SUPPLIED DATA START

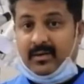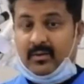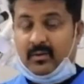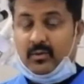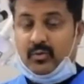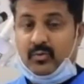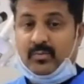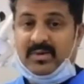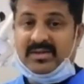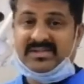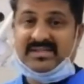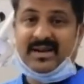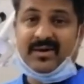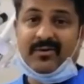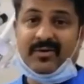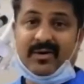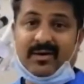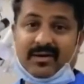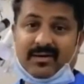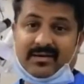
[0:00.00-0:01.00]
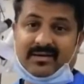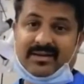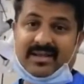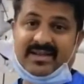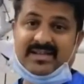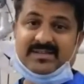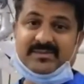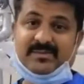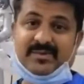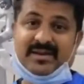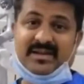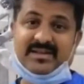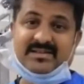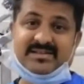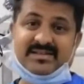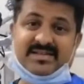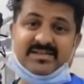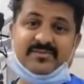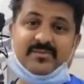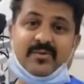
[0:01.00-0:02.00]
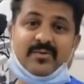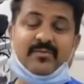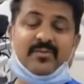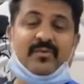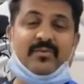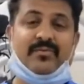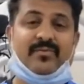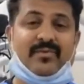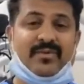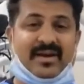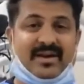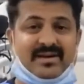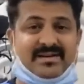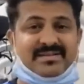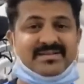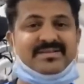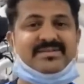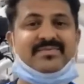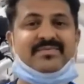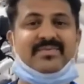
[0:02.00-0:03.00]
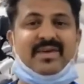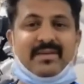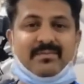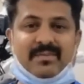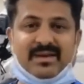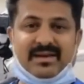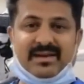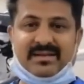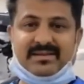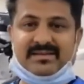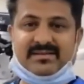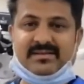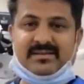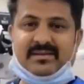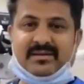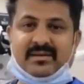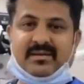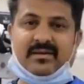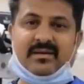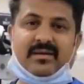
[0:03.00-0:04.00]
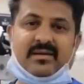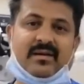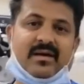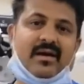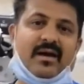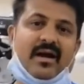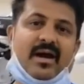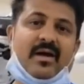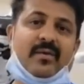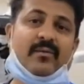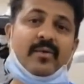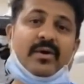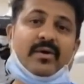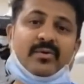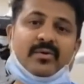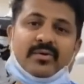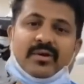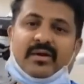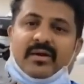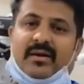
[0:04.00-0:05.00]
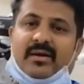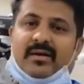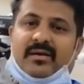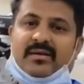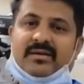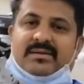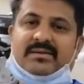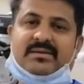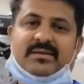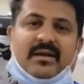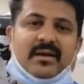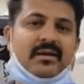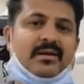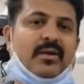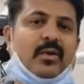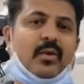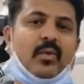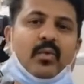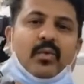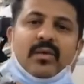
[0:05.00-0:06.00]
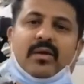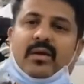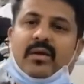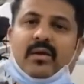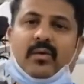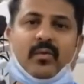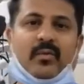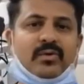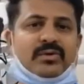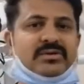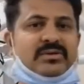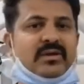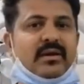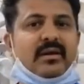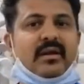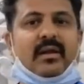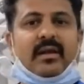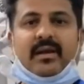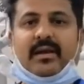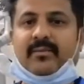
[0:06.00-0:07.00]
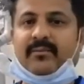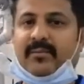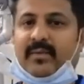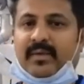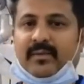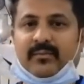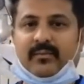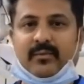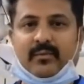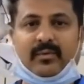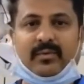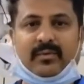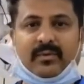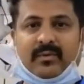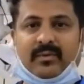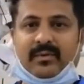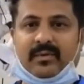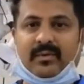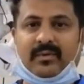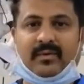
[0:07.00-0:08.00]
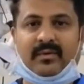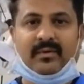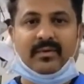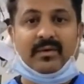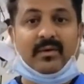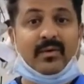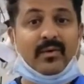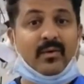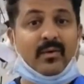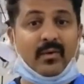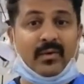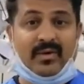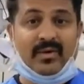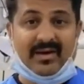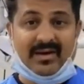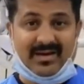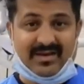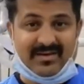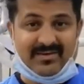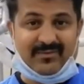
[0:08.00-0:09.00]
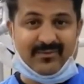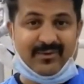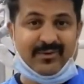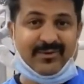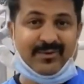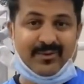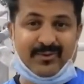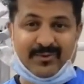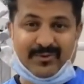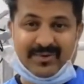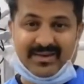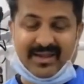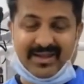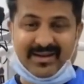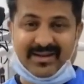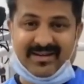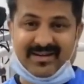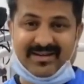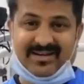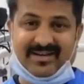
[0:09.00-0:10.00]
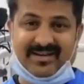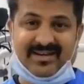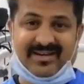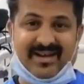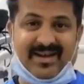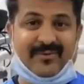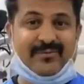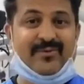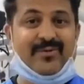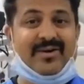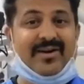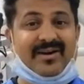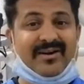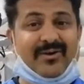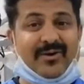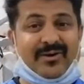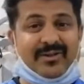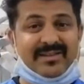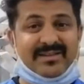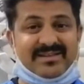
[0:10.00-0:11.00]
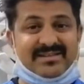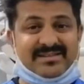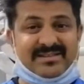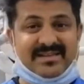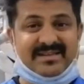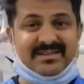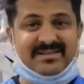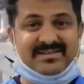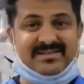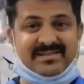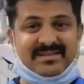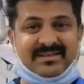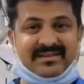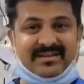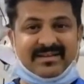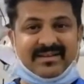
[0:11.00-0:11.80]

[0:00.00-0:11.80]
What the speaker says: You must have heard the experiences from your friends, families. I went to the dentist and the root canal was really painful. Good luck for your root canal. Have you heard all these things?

SUPPLIED DATA END

__WHAT TO PRODUCE__.
Should the entries hold any pictures, please omit those and print the remaining text exactly.

__TASK SOLUTION__.
[0:00.00-0:01.00]
[0:01.00-0:02.00]
[0:02.00-0:03.00]
[0:03.00-0:04.00]
[0:04.00-0:05.00]
[0:05.00-0:06.00]
[0:06.00-0:07.00]
[0:07.00-0:08.00]
[0:08.00-0:09.00]
[0:09.00-0:10.00]
[0:10.00-0:11.00]
[0:11.00-0:11.80]

[0:00.00-0:11.80]
What the speaker says: You must have heard the experiences from your friends, families. I went to the dentist and the root canal was really painful. Good luck for your root canal. Have you heard all these things?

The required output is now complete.